L’enseignement maternel en Région bruxelloise constitue à cet égard un exemple intéressant à étudier 4. Du point de vue du niveau, tout d’abord. Le recrutement des écoles maternelles continue en effet d’être souvent considéré comme un phénomène ayant une dimension exclusivement locale, reflétant avant tout des relations de pure proximité. Les inégalités entre implantations n’y feraient donc, plus qu’à tout autre niveau, que refléter mécaniquement les inégalités sociales résidentielles, sans plus. Nous verrons qu’il n’en est rien. Le fait que même à ce niveau les élèves d’un même quartier mais de profils différents tendent à ne pas être scolarisés dans les mêmes écoles pose dès lors la question d’une régulation des effets de ségrégations tout au long du système éducatif, dès son entrée. Le choix de la Région bruxelloise se justifie quant à lui par les très fortes inégalités sociales qui fracturent l’espace régional. D’autre part, Bruxelles connaît actuellement une situation de saturation des places en maternelle qui a conduit différents PO à adopter séparément des procédures locales de régulation des inscriptions 5. Or, ces procédures n’ont jusqu’ici été envisagées que pour faire face à la pénurie et n’ont guère intégré la question des inégalités sociales entre établissements. Il est dès lors utile de s’interroger sur la pertinence qu’il y aurait à prendre cette dimension en compte.

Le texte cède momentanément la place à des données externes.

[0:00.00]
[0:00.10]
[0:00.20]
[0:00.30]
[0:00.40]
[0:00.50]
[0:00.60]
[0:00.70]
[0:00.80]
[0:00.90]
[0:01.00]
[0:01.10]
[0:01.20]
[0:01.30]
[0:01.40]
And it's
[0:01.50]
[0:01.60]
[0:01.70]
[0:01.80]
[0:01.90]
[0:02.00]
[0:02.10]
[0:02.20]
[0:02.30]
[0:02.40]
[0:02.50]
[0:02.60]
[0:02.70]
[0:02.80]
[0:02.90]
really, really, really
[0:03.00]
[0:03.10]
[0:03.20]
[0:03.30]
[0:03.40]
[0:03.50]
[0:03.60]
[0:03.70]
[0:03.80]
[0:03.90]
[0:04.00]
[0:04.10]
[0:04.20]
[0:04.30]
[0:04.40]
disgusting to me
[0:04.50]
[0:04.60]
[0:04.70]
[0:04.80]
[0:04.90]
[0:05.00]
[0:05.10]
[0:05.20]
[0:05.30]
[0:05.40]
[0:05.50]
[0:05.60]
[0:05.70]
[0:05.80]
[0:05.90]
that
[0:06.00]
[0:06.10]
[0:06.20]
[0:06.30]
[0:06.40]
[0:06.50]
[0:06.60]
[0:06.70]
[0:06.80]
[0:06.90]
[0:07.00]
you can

1 Cette conception, qui a pu inspirer des dispositifs territorialisés comme les ZEP, est par exemple perceptible dans ce raccourci, tiré des conclusions des Etats généraux de Bruxelles (2009) « Il est indispensable d’investir massivement dans les écoles des quartiers populaires dont les classes surpeuplées et les besoins spécifiques constituent des lieux par excellence de reproduction des inégalités. » C’est nous qui soulignons.
2 Les analyses présentées ont été menées dans la continuité des travaux menés sur la ségrégation résidentielle et scolaire dans l’enseignement fondamental par Eliz Serhadlioglu, Marie Verhoeven et Bernard Delvaux, dans le cadre d’une collaboration entre l’Université Catholique de Louvain et la Vrije Universiteit Brussel, financée par Innoviris depuis 2011 (Delvaux, Marissal, Serhadlioglu et Wayens, 2013).

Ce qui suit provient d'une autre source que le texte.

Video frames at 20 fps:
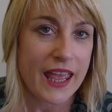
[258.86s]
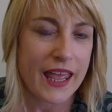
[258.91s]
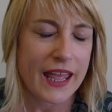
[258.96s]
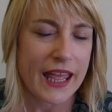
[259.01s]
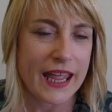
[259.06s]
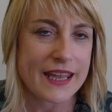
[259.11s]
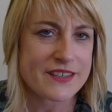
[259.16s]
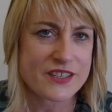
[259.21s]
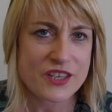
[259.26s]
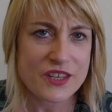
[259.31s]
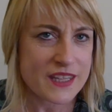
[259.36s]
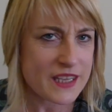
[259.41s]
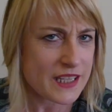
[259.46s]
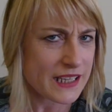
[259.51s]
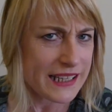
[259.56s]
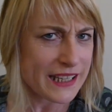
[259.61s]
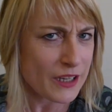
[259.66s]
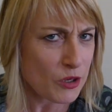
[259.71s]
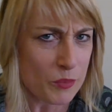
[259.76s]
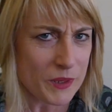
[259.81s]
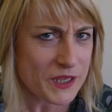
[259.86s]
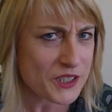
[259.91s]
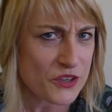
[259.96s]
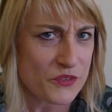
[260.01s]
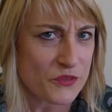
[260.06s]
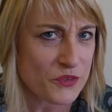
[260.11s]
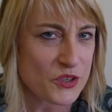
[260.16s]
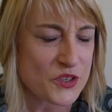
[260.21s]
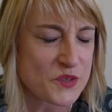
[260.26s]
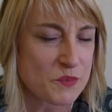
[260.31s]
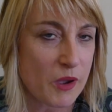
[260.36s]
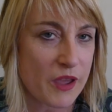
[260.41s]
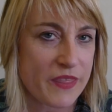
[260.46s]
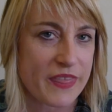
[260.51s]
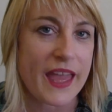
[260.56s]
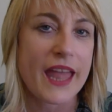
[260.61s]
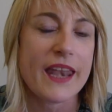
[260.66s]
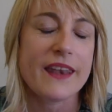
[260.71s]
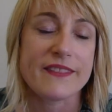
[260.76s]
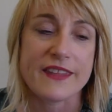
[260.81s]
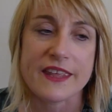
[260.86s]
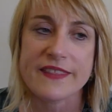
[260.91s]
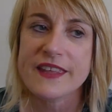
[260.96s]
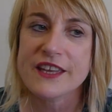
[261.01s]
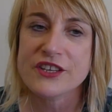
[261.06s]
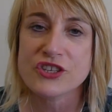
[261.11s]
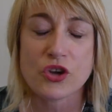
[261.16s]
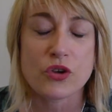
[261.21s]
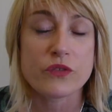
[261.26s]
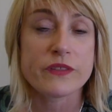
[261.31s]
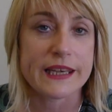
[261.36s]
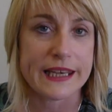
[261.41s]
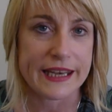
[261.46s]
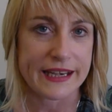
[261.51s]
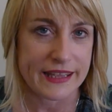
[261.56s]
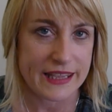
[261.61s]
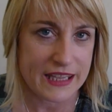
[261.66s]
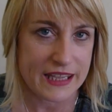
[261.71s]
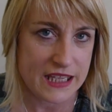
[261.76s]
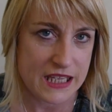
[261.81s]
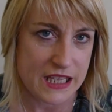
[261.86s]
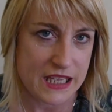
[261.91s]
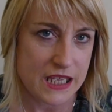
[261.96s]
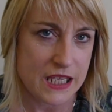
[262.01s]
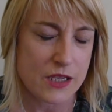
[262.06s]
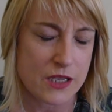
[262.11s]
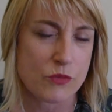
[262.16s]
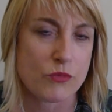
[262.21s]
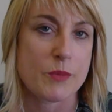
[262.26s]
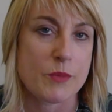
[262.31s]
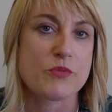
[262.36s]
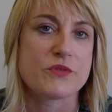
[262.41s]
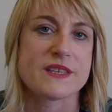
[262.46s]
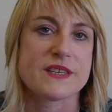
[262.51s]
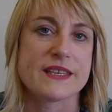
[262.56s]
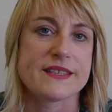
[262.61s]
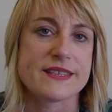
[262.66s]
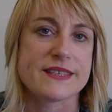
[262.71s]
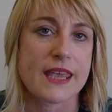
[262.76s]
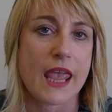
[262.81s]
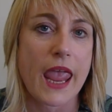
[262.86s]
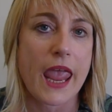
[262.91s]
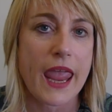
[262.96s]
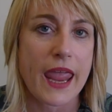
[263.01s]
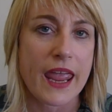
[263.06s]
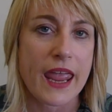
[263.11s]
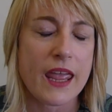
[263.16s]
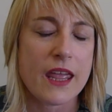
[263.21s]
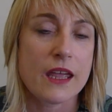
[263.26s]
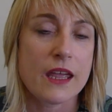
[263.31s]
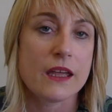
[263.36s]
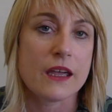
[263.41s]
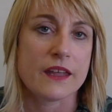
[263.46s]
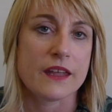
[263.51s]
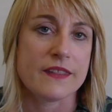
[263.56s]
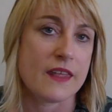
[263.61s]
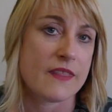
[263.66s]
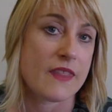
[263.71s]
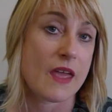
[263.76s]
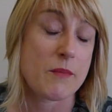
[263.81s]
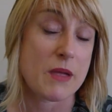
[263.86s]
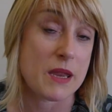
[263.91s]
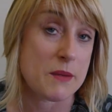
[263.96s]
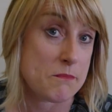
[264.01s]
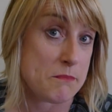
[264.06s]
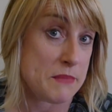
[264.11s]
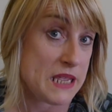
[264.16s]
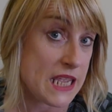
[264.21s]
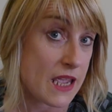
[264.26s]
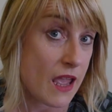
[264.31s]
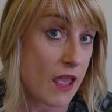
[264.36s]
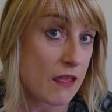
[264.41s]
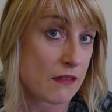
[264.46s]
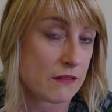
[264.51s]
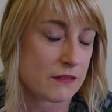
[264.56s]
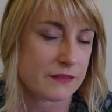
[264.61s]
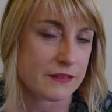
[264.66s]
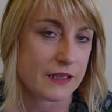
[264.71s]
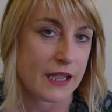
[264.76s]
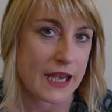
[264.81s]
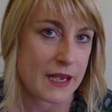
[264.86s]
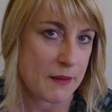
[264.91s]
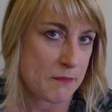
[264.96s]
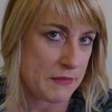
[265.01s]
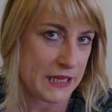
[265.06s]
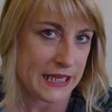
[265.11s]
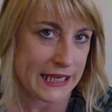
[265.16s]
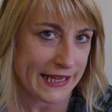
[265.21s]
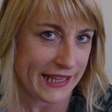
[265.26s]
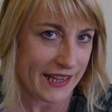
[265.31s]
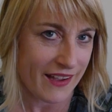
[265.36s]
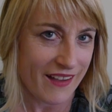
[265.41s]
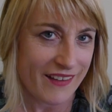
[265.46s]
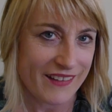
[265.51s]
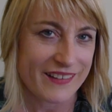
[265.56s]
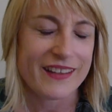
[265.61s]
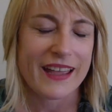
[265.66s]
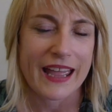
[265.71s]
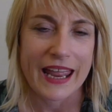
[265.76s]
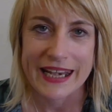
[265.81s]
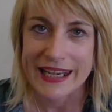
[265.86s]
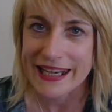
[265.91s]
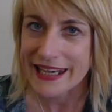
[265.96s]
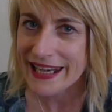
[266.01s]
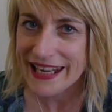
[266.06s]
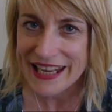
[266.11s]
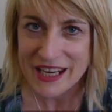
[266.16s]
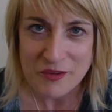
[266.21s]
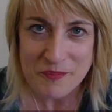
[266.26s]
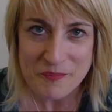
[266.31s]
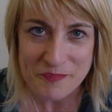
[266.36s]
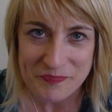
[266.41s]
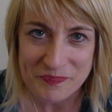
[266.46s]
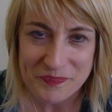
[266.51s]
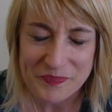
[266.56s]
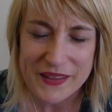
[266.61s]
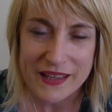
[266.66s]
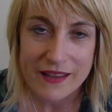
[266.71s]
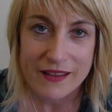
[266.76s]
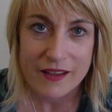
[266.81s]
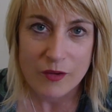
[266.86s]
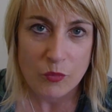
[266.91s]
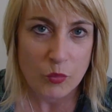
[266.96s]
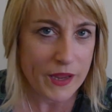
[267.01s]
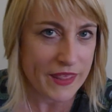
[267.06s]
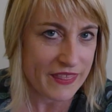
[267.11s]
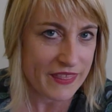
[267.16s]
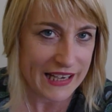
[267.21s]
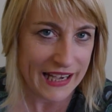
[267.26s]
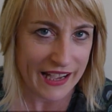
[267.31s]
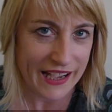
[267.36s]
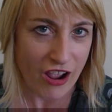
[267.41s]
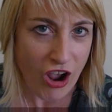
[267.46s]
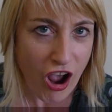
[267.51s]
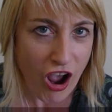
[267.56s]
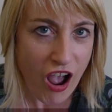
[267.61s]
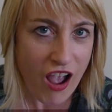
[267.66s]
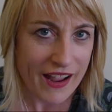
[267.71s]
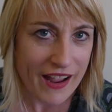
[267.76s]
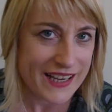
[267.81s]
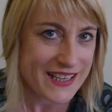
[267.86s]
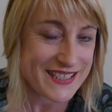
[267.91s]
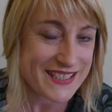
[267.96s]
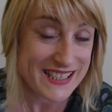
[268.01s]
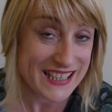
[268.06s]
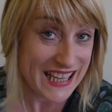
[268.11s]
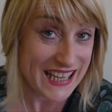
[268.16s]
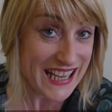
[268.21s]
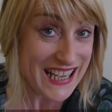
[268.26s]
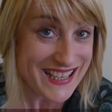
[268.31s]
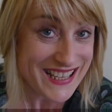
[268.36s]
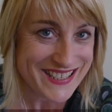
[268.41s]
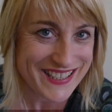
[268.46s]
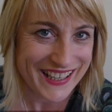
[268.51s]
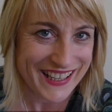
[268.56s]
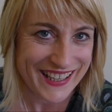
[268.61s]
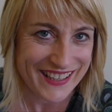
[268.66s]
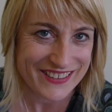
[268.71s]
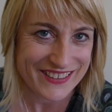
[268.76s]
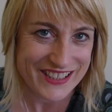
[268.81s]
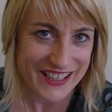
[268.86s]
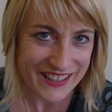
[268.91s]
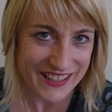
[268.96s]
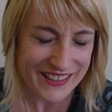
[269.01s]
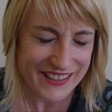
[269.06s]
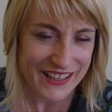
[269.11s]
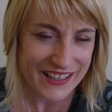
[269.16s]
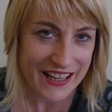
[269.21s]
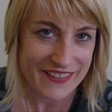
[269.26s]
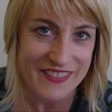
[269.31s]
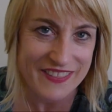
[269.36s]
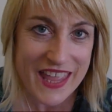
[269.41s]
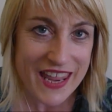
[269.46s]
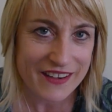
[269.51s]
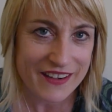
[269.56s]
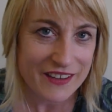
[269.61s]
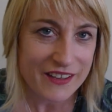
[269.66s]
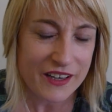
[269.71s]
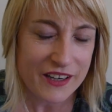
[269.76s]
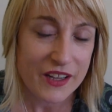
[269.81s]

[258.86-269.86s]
And so they're a little bit confused by that, and then they're told the letter E represents e, and then they meet Mia and Amelia and Leo, where the letter I is an E sound, yeah? And then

3 Si le fonctionnement de l’institution scolaire ne correspond évidemment pas à celui d’un véritable marché au sens complet, il en a néanmoins plusieurs caractéristiques. En particulier, dans un système scolaire qui repose sur le libre choix des familles et qui laisse aux écoles une latitude (partiellement cadrée il est vrai) de sélection et d’éviction des élèves, la répartition des élèves entre les écoles, et la répartition des ressources qui en découle, sont (au moins en partie) la résultante ex-post d’un affrontement de décisions et de stratégies adoptées par de nombreux acteurs agissant séparément. C’est ce mode d’ajustement qui est ici désigné sous le terme de marché scolaire.

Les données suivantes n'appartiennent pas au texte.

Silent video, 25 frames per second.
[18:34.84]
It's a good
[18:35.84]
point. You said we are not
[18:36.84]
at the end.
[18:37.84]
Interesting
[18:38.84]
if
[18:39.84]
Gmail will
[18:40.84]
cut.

4 Pour des raisons de disponibilités de données, les analyses qui suivent se limitent au seul enseignement francophone, qui représente environ 80% des effectifs scolaires dans le maternel à Bruxelles (Humblet, 2011).
5 Du moins dans le maternel francophone. Les inscriptions sont par contre centralisées au niveau régional dans l’enseignement néerlandophone.